======== Source records

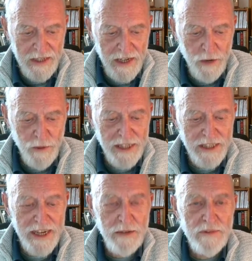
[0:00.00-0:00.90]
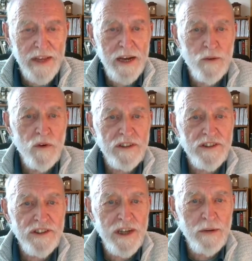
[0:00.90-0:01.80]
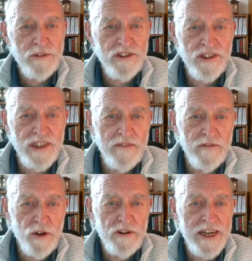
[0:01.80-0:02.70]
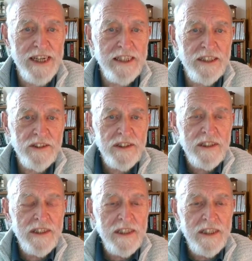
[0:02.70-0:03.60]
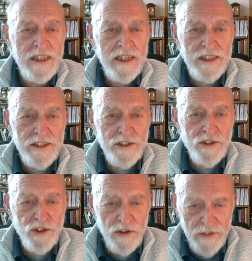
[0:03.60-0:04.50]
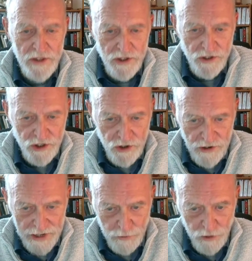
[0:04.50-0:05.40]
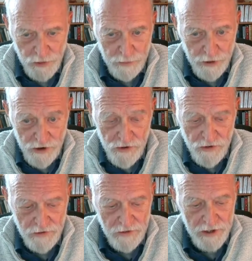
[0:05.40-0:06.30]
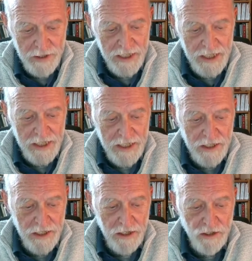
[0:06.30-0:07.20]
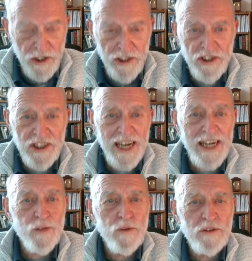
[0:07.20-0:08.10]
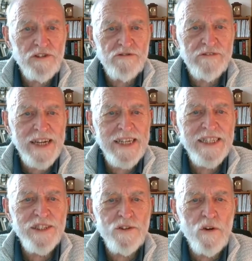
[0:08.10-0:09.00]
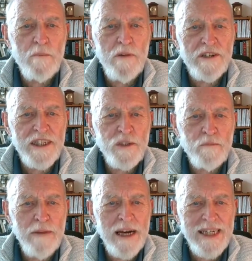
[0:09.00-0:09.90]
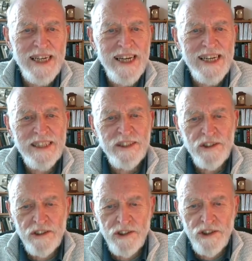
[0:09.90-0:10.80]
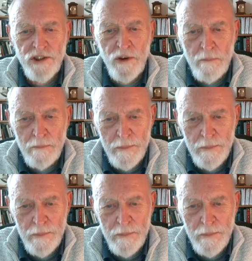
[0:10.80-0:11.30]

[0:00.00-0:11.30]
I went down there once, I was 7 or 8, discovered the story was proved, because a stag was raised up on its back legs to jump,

================
======== Source records

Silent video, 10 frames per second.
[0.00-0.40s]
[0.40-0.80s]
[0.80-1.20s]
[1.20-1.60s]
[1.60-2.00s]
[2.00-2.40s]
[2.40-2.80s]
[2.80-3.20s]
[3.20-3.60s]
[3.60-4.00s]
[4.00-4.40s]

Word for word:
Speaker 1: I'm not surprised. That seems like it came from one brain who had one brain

================

About this task: When you reach the line with "[0:01.80-0:02.70]" in the records above, start writing out each line exactly, and stop after the line with "[0:10.80-0:11.30]". Pictures stay out.

Task answer:
[0:01.80-0:02.70]
[0:02.70-0:03.60]
[0:03.60-0:04.50]
[0:04.50-0:05.40]
[0:05.40-0:06.30]
[0:06.30-0:07.20]
[0:07.20-0:08.10]
[0:08.10-0:09.00]
[0:09.00-0:09.90]
[0:09.90-0:10.80]
[0:10.80-0:11.30]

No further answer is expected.